──────── DATA IN THIS EXERCISE

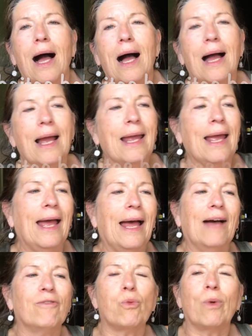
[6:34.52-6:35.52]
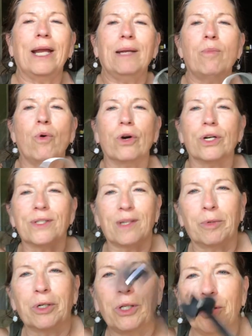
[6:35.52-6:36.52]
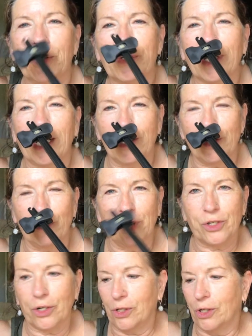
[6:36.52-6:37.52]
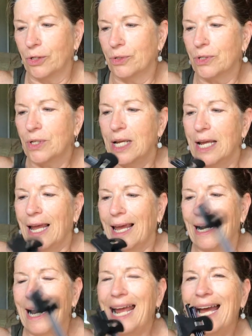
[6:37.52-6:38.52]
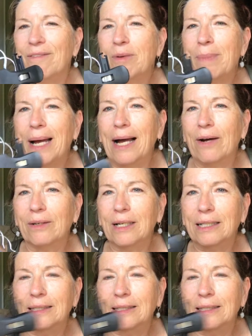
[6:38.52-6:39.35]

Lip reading: I have way more summer clothes than I do winter clothes, and I have about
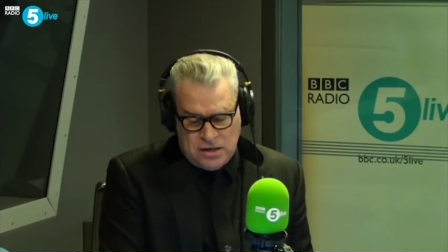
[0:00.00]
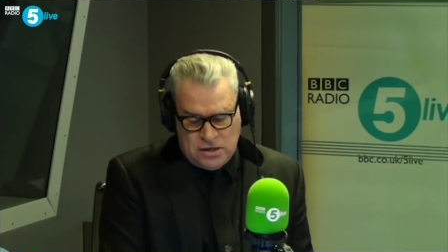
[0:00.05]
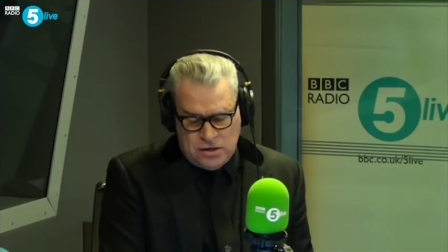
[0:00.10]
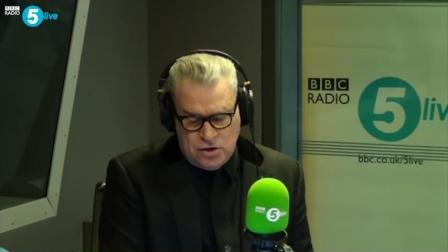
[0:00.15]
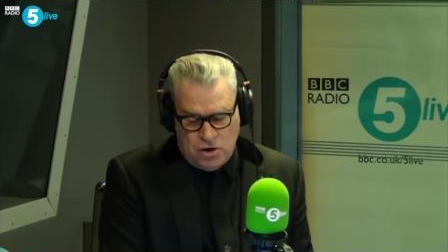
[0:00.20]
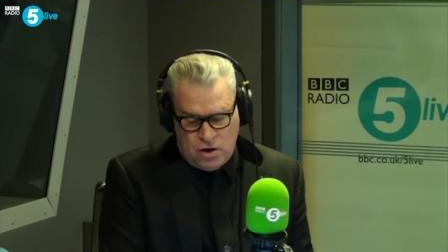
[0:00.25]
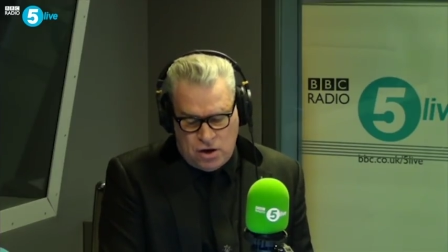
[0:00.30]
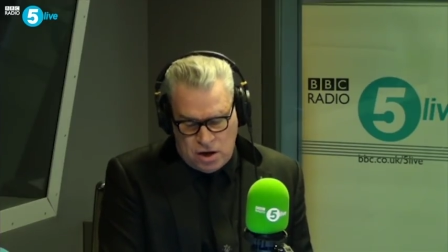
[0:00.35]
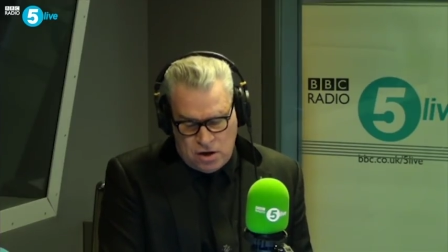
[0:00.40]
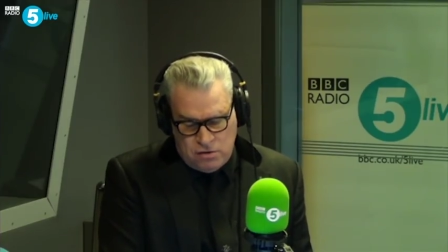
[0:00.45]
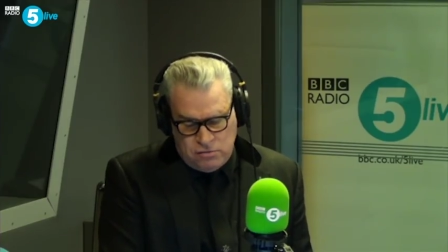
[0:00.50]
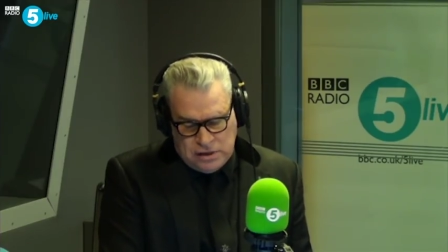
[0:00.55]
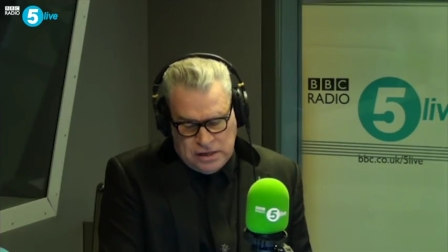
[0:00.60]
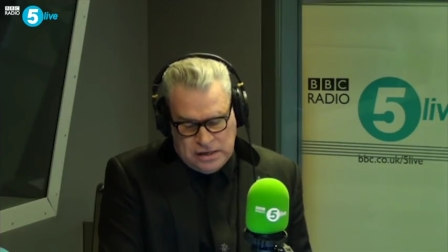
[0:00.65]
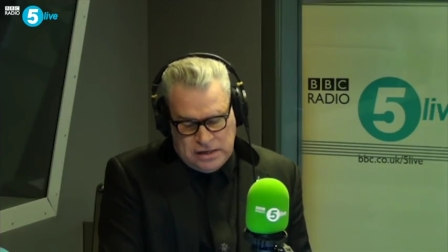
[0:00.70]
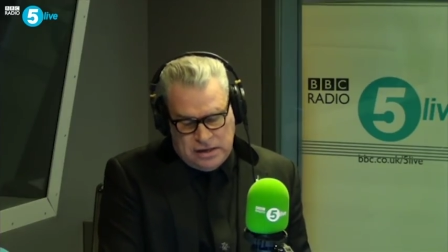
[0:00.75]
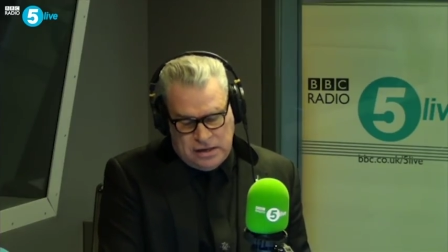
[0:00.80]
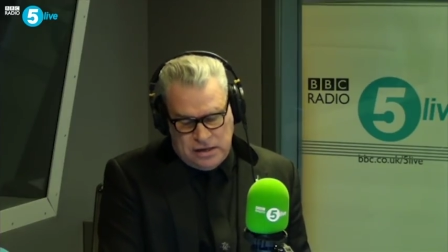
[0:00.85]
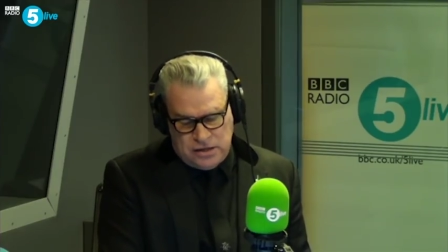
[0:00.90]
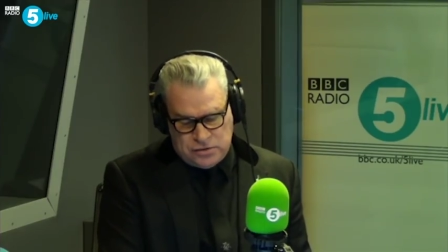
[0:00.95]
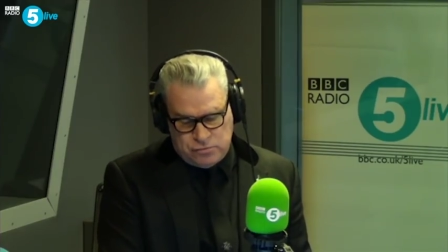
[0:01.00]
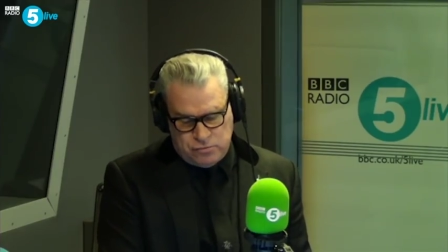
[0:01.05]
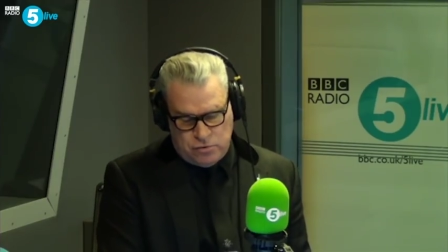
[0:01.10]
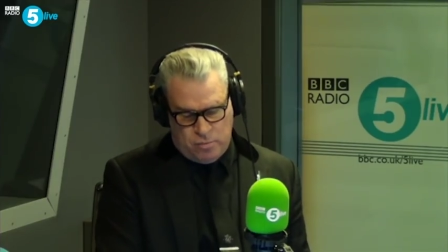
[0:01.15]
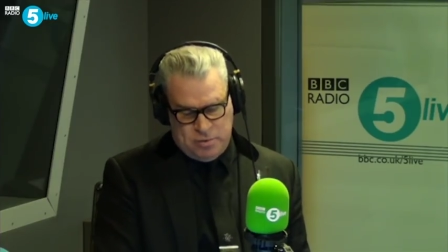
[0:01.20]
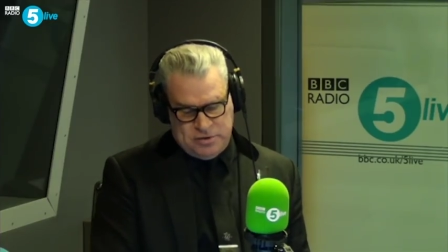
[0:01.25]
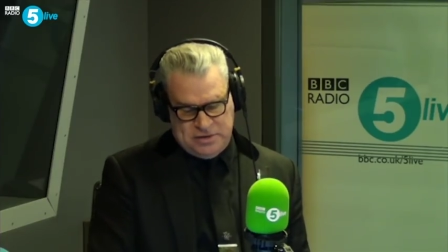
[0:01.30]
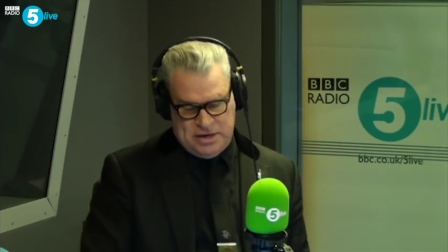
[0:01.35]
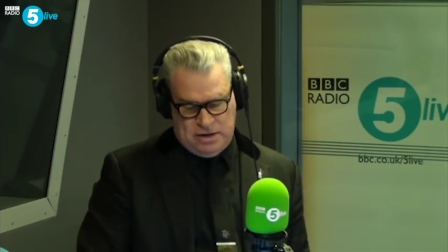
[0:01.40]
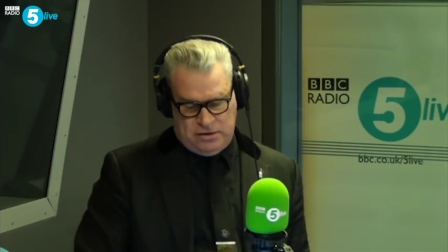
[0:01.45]
Not only is
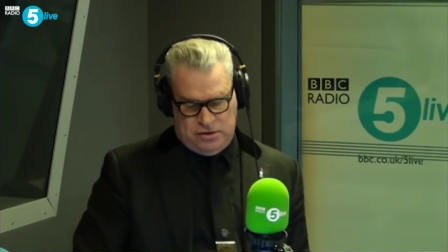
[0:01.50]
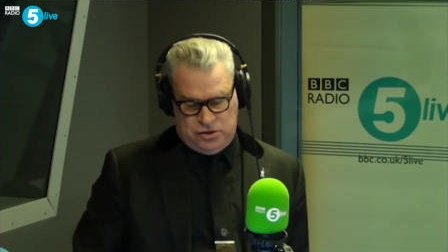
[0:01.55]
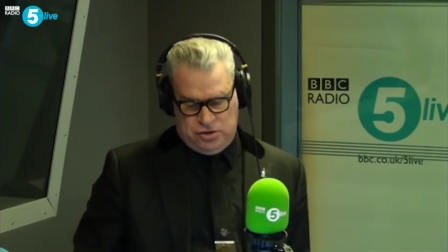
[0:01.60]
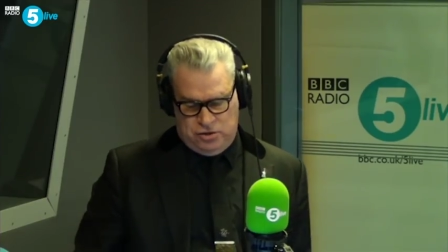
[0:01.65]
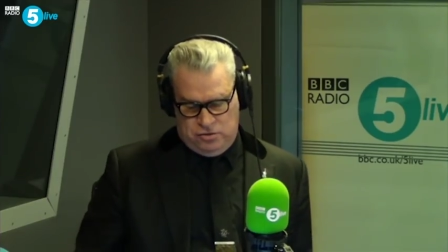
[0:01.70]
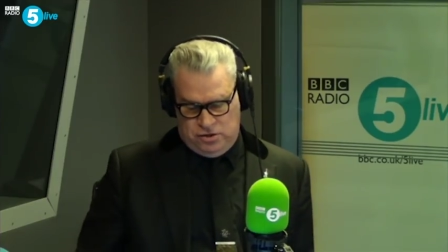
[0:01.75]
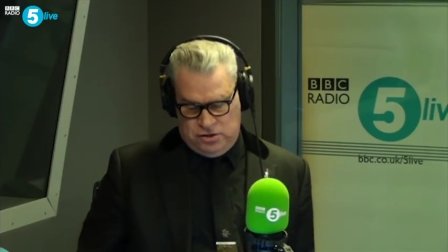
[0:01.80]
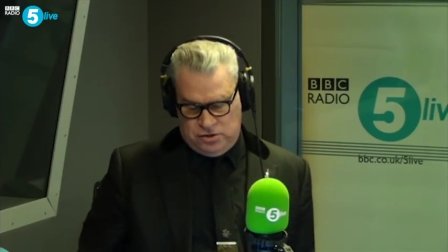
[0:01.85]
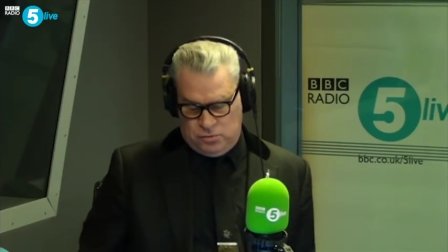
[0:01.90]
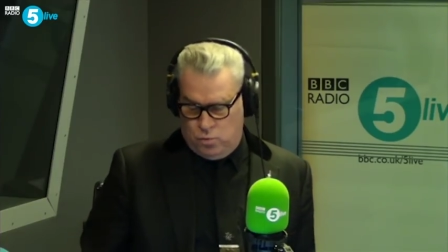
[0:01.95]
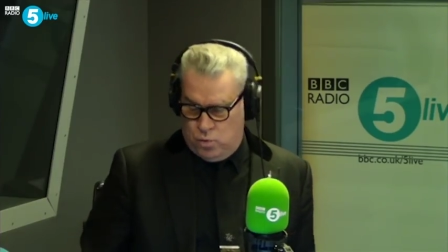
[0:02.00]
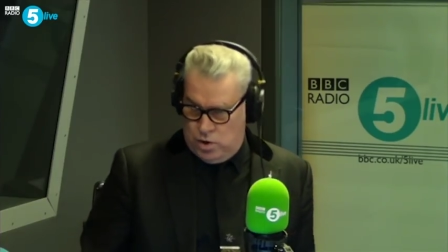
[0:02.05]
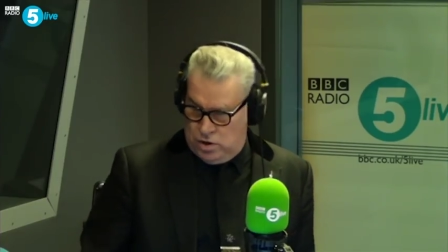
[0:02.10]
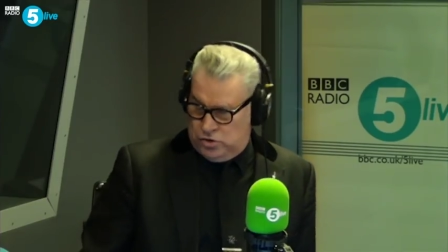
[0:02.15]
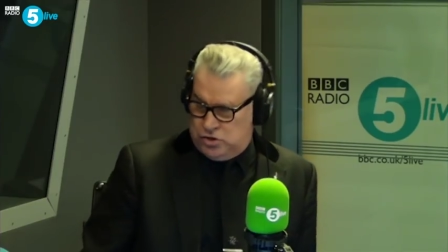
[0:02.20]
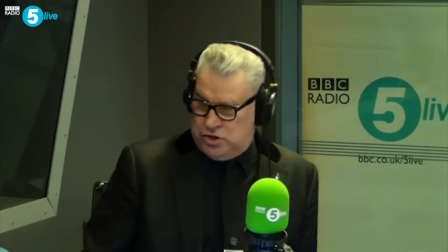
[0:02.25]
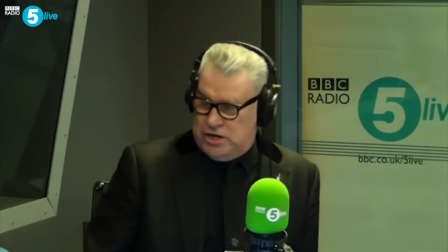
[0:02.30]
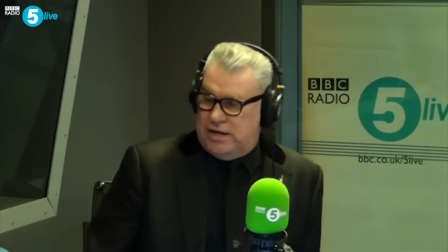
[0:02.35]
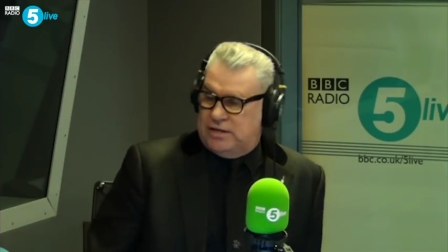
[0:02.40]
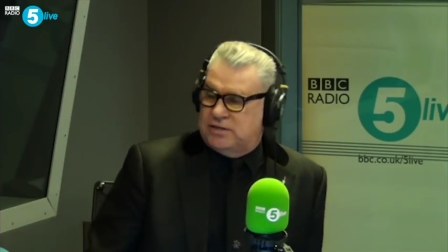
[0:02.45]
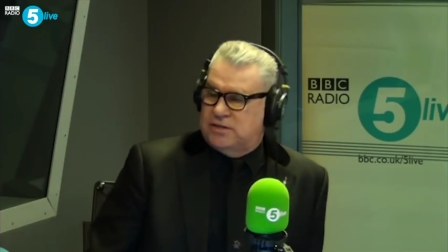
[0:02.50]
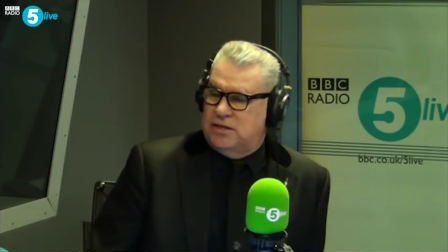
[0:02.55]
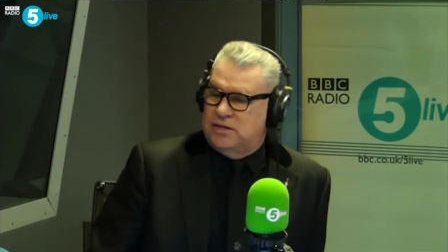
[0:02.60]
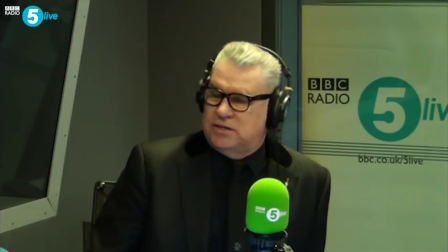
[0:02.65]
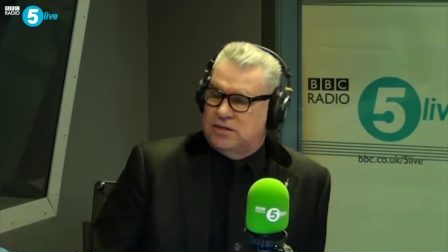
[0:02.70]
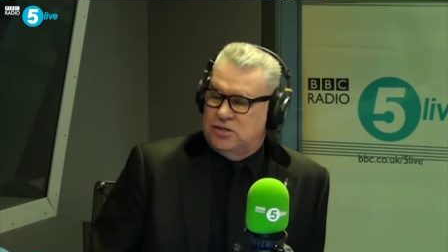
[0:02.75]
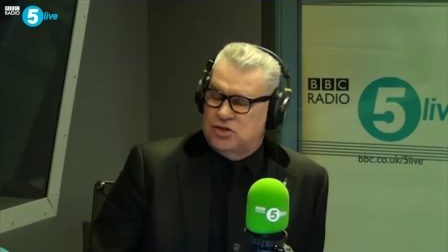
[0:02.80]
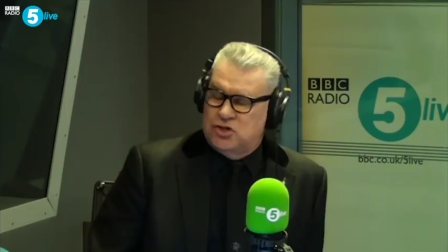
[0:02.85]
Robert Downey Jr.'s Welsh accent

────────────────

### WHAT YOU SHOULD DO
Dropping every picture, restate the material word for word.

### COMPLETED TASK
[6:34.52-6:35.52]
[6:35.52-6:36.52]
[6:36.52-6:37.52]
[6:37.52-6:38.52]
[6:38.52-6:39.35]

Lip reading: I have way more summer clothes than I do winter clothes, and I have about
[0:00.00]
[0:00.05]
[0:00.10]
[0:00.15]
[0:00.20]
[0:00.25]
[0:00.30]
[0:00.35]
[0:00.40]
[0:00.45]
[0:00.50]
[0:00.55]
[0:00.60]
[0:00.65]
[0:00.70]
[0:00.75]
[0:00.80]
[0:00.85]
[0:00.90]
[0:00.95]
[0:01.00]
[0:01.05]
[0:01.10]
[0:01.15]
[0:01.20]
[0:01.25]
[0:01.30]
[0:01.35]
[0:01.40]
[0:01.45]
Not only is
[0:01.50]
[0:01.55]
[0:01.60]
[0:01.65]
[0:01.70]
[0:01.75]
[0:01.80]
[0:01.85]
[0:01.90]
[0:01.95]
[0:02.00]
[0:02.05]
[0:02.10]
[0:02.15]
[0:02.20]
[0:02.25]
[0:02.30]
[0:02.35]
[0:02.40]
[0:02.45]
[0:02.50]
[0:02.55]
[0:02.60]
[0:02.65]
[0:02.70]
[0:02.75]
[0:02.80]
[0:02.85]
Robert Downey Jr.'s Welsh accent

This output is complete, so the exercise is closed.